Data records
__________________________________________________

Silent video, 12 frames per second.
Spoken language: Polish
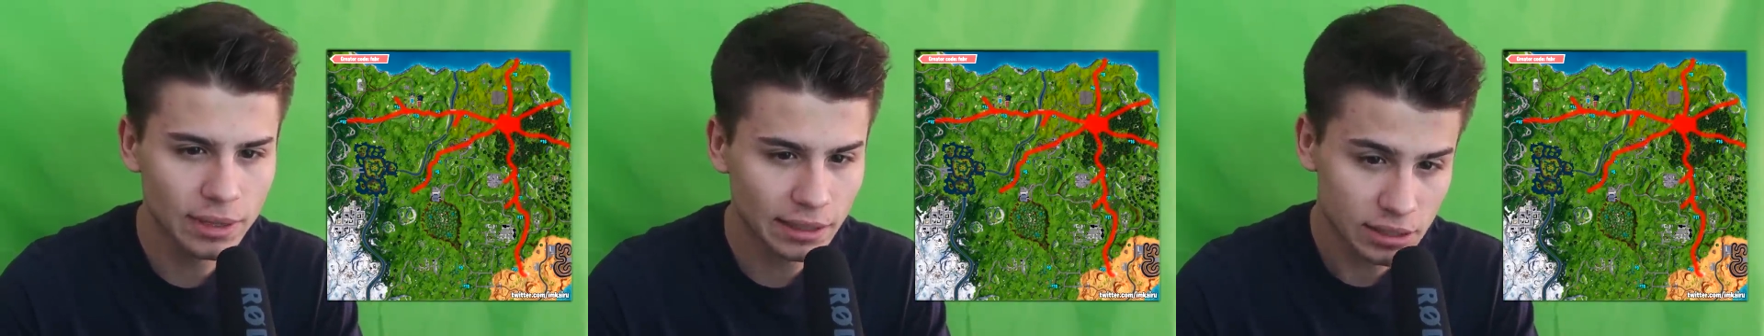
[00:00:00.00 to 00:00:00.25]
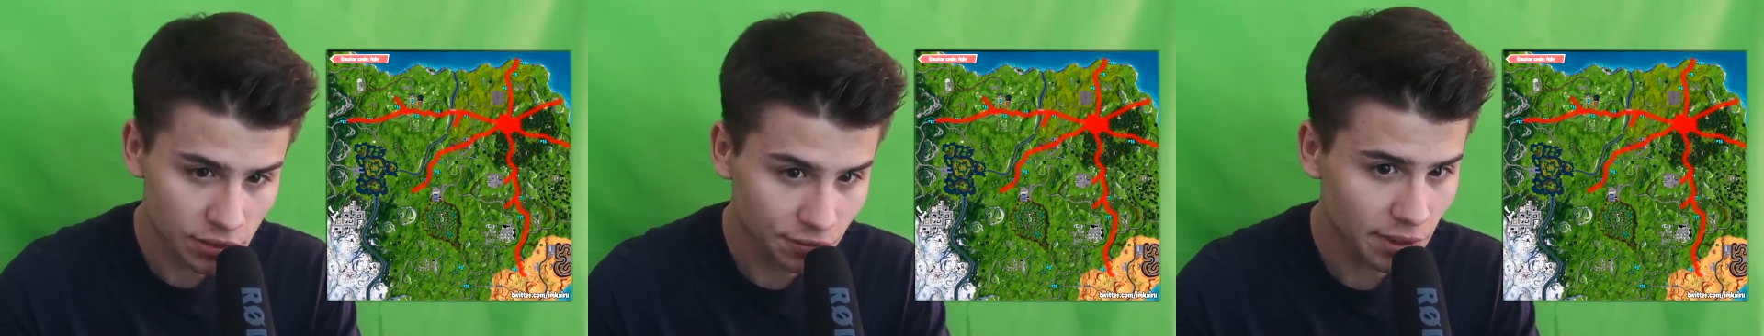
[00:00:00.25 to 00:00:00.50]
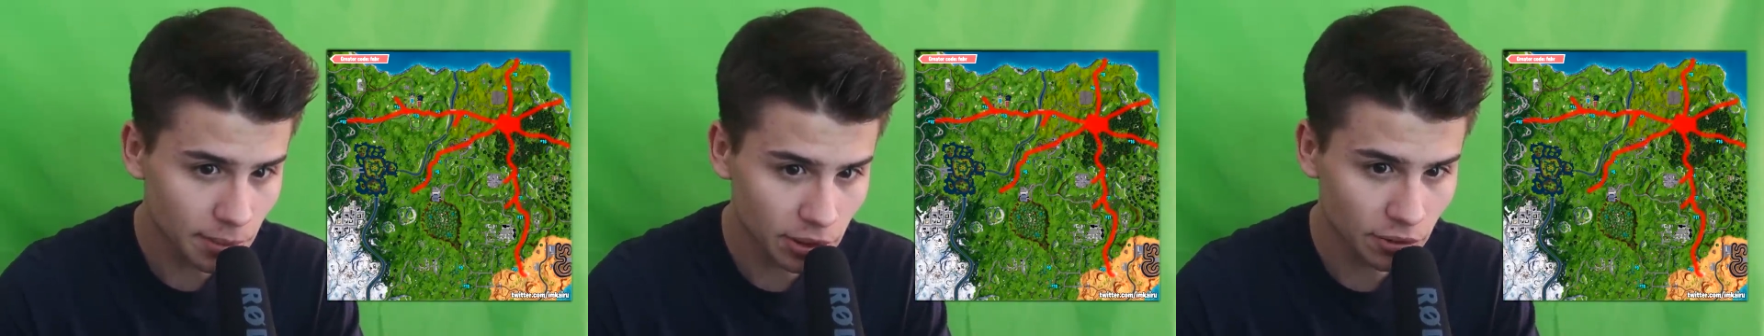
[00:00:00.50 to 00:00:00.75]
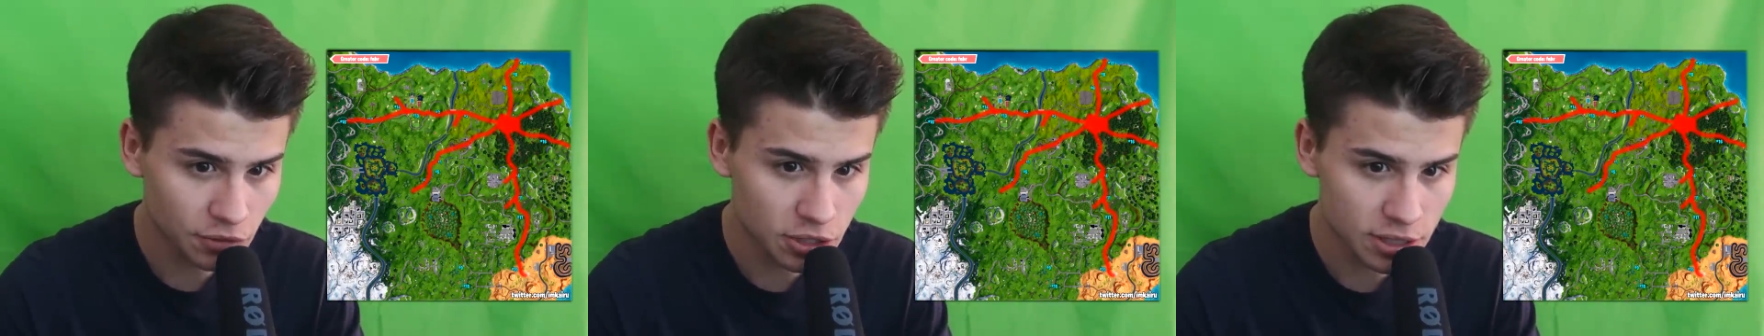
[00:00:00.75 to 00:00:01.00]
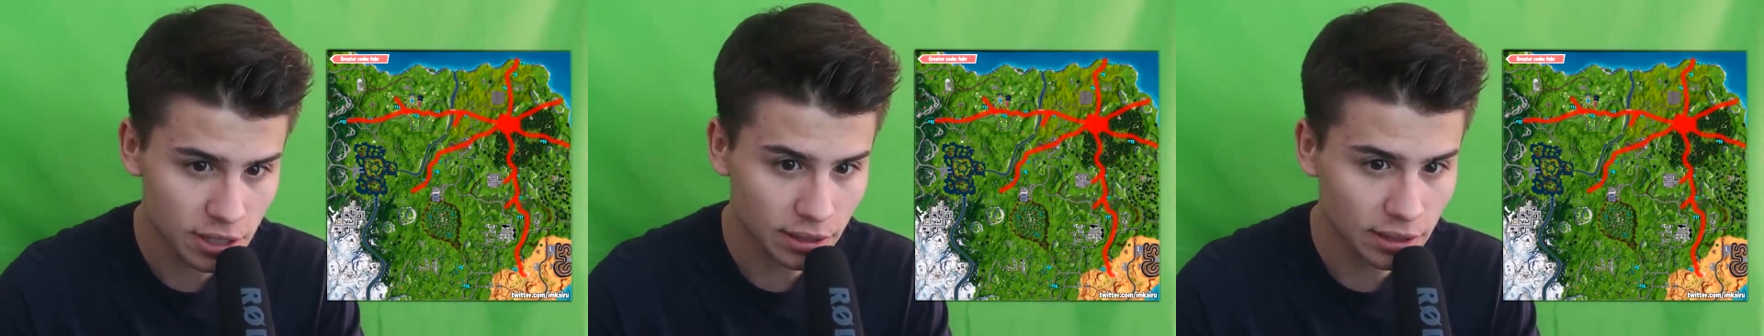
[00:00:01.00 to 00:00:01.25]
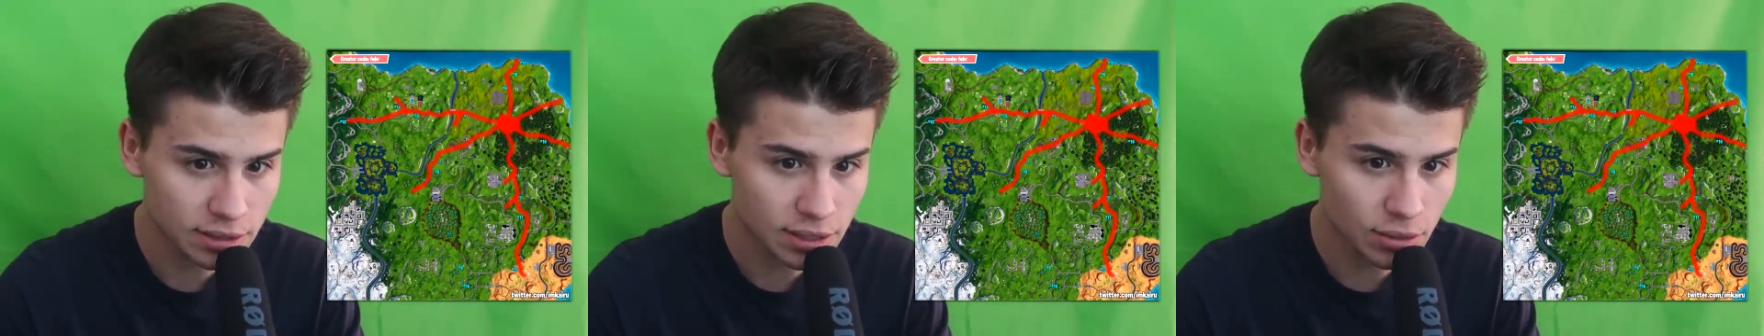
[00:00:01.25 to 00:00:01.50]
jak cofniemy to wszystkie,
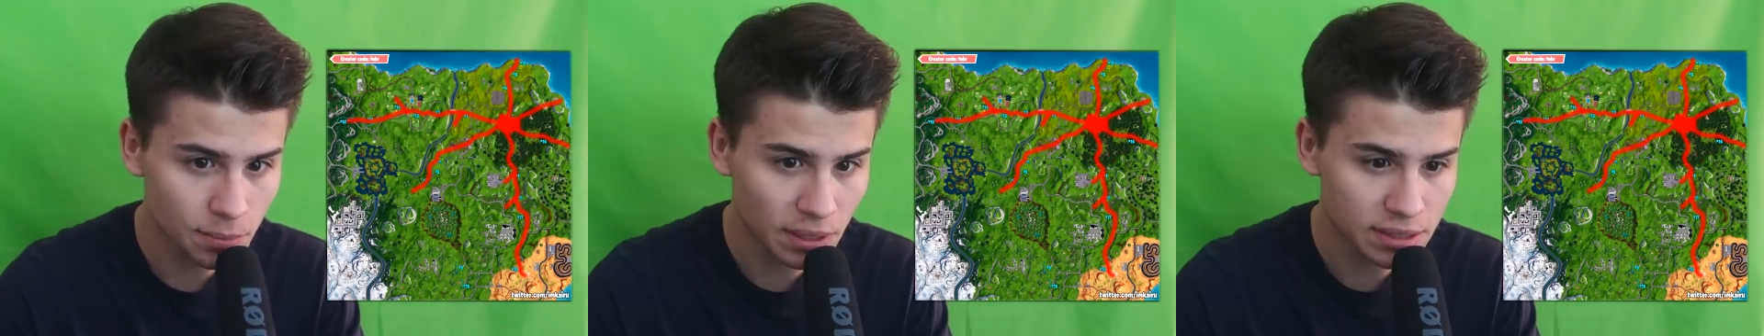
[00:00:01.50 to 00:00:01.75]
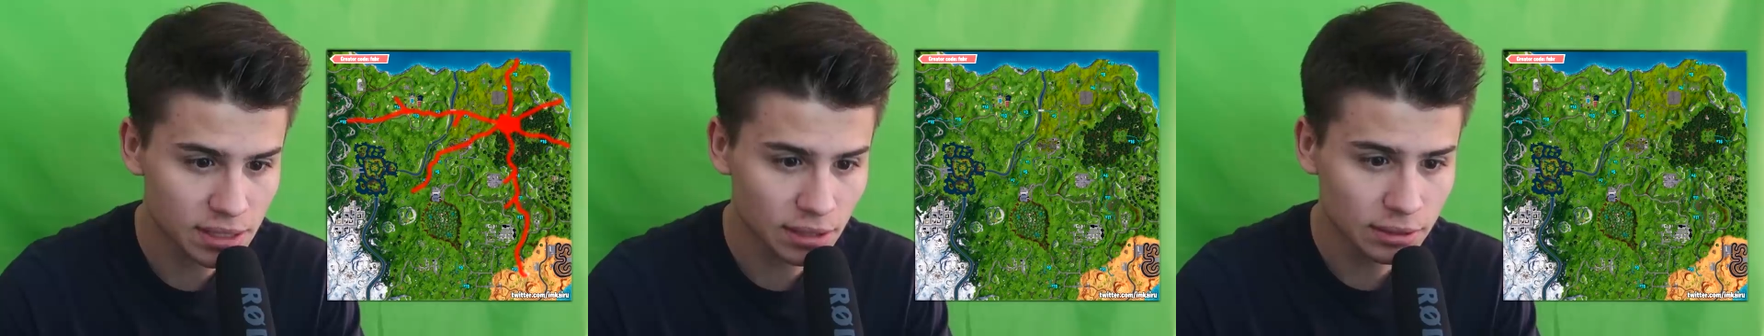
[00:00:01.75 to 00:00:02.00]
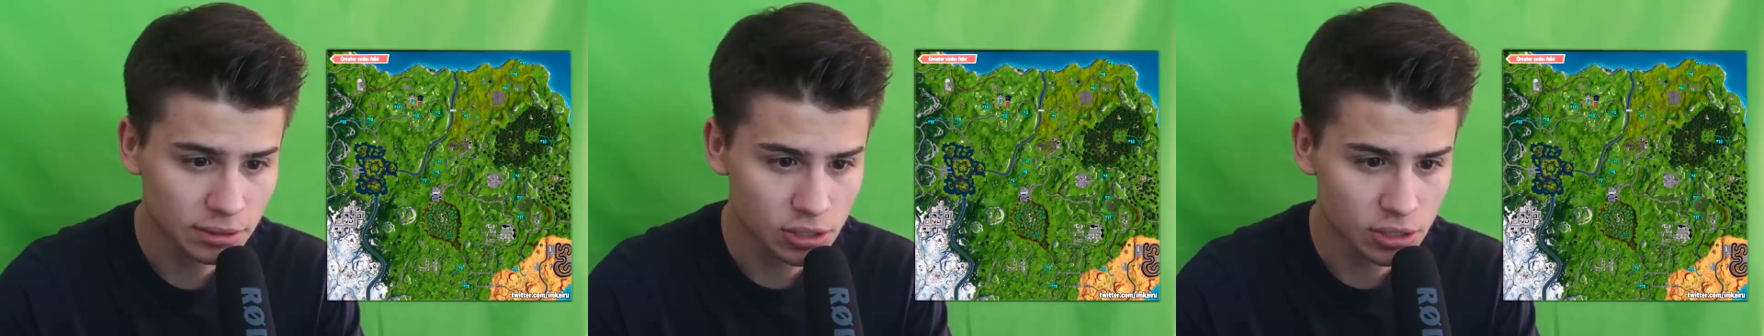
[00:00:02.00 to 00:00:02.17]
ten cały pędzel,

__________________________________________________

> [EXERCISE DETAILS] Using the data above, write out every line exactly, leaving the images behind.

> [YOUR RESPONSE]
Silent video, 12 frames per second.
Spoken language: Polish
[00:00:00.00 to 00:00:00.25]
[00:00:00.25 to 00:00:00.50]
[00:00:00.50 to 00:00:00.75]
[00:00:00.75 to 00:00:01.00]
[00:00:01.00 to 00:00:01.25]
[00:00:01.25 to 00:00:01.50]
jak cofniemy to wszystkie,
[00:00:01.50 to 00:00:01.75]
[00:00:01.75 to 00:00:02.00]
[00:00:02.00 to 00:00:02.17]
ten cały pędzel,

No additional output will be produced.